The Netherlands Institute for Conservation+Art+Science+ (NICAS) brings together researchers from the disciplines of conservation, art history, physical science and computer science. We want to develop the connections between these disciplines in the form of a cohesive research programme, with a focus on the origin of the object and the life of the object through time. The ultimate goal is a more complete understanding, an enriched presentation and optimal preservation of cultural heritage.
Until recently, the study of art objects was divided between those who analyzed making and materials – scientists and conservators – and those who studied history and meaning – (art) historians. The integration of these two approaches has, over the past two decades, generated a new collaborative research field that studies how materiality and meaning connect.
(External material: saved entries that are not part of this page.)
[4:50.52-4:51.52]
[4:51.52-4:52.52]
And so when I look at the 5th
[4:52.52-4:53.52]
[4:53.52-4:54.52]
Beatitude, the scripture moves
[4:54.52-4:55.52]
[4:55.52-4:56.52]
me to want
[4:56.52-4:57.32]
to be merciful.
The Netherlands has an internationally leading role in this type of research in which the sciences, art history and conservation are integrated.
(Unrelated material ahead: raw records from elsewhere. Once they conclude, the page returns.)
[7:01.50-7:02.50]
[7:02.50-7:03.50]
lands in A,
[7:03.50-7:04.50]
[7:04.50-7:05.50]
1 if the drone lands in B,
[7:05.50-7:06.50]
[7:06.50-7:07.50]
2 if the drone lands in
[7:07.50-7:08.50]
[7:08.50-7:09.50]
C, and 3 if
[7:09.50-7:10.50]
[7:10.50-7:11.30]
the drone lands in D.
The basis for this development was laid in the 1990s, when the Netherlands Organization for Scientific Research (NWO, the Dutch national funding agency) first launched the priority projects MolArt and DeMayerne. In these programs museums and science-based academic partners collaborated in conservation science. In the new millennium, NWO continued these efforts in the program Science4Arts, an interdisciplinary funding program in which technical and scientific research are applied to the conservation of art. Specifically for this program, NWO teamed up with the SciArt program of the National Science Foundation in the United States that had the same general aims.
To provide these successful initiatives with a more permanent institutional basis, the Netherlands Institute for Conservation+Art+Science+ (NICAS) was established in 2015. It was an initiative of the division for Physical Sciences of the Netherlands Organisation for Scientific Research (NWO) with the Rijksmuseum (RM), the Cultural Heritage Agency of the Netherlands (RCE), the Faculties of Humanities and Science of the University of Amsterdam (UvA) and Delft University of Technology (TU Delft) as lead partners.
The participation of museums, universities and heritage institutions ensures that the producers of knowledge and the stakeholders who benefit most closely from this knowledge collaborate intensively. This is true for both the articulation of challenges and research questions and the dissemination and application of research results.
Within NICAS, museums, academic and heritage institutions collaborate with partners in forensic science, industry and large-scale research facilities. The main goal is to deepen multidisciplinary and multisectoral collaboration and to set an innovative strategic research agenda for the field of integrated cultural heritage research.